Assignment ::
Once the pictures are set aside, repeat all of the data below exactly.

Provided data ::
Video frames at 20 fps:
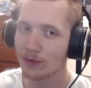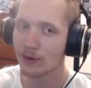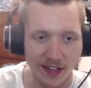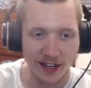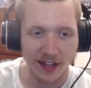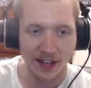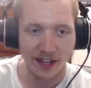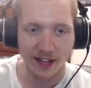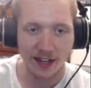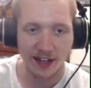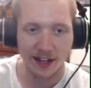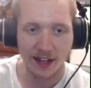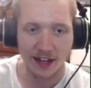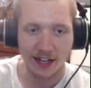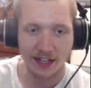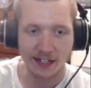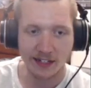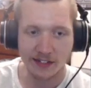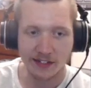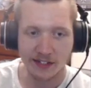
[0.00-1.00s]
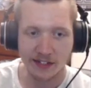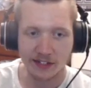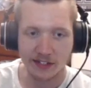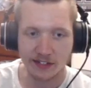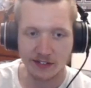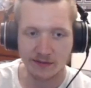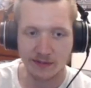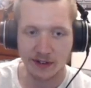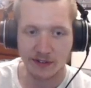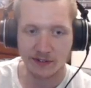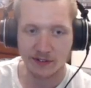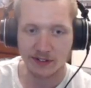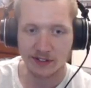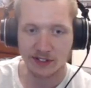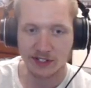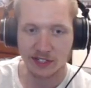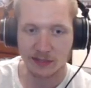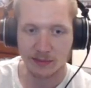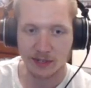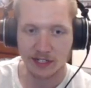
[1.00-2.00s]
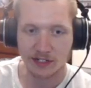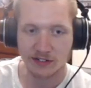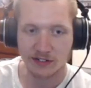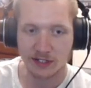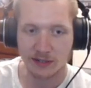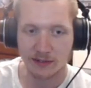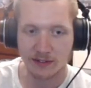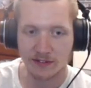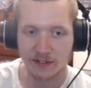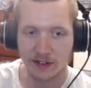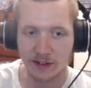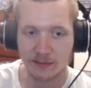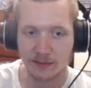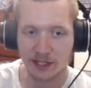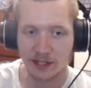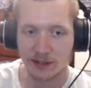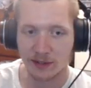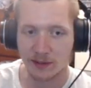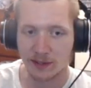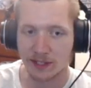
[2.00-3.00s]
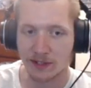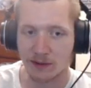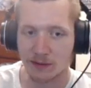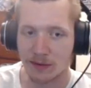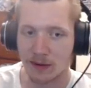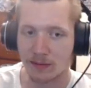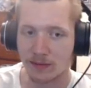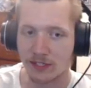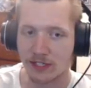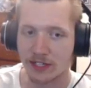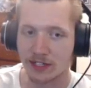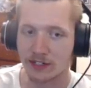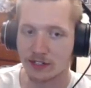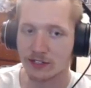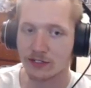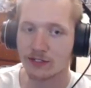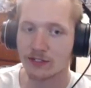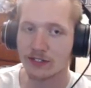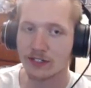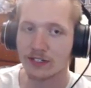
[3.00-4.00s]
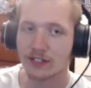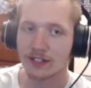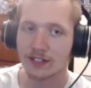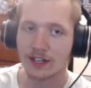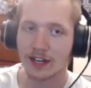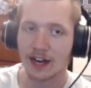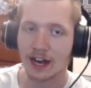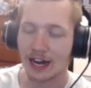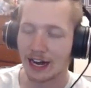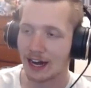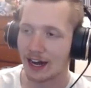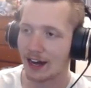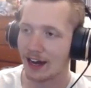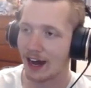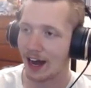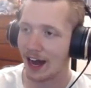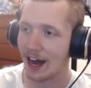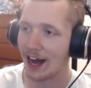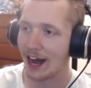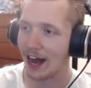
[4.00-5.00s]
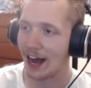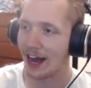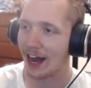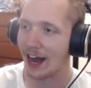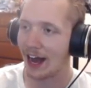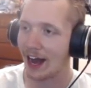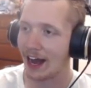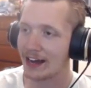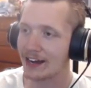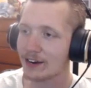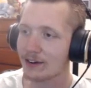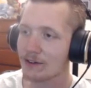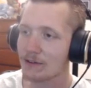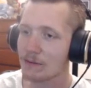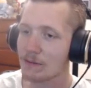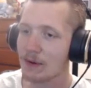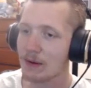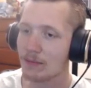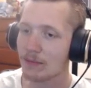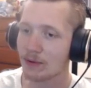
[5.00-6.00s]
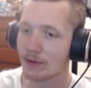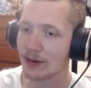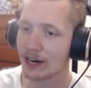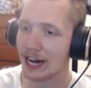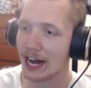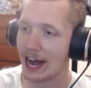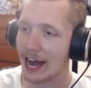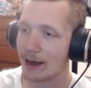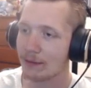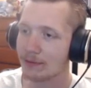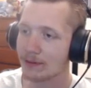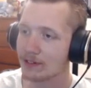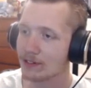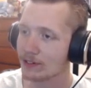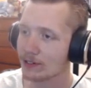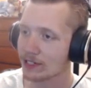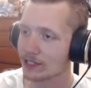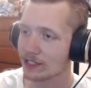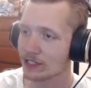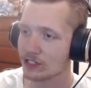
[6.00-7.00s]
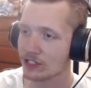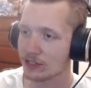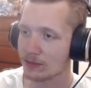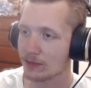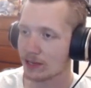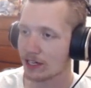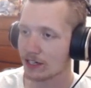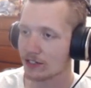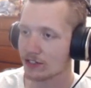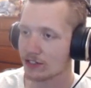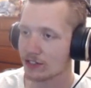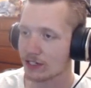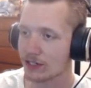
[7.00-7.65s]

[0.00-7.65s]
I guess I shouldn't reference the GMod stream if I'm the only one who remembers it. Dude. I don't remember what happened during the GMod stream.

Output below ::
Video frames at 20 fps:
[0.00-1.00s]
[1.00-2.00s]
[2.00-3.00s]
[3.00-4.00s]
[4.00-5.00s]
[5.00-6.00s]
[6.00-7.00s]
[7.00-7.65s]

[0.00-7.65s]
I guess I shouldn't reference the GMod stream if I'm the only one who remembers it. Dude. I don't remember what happened during the GMod stream.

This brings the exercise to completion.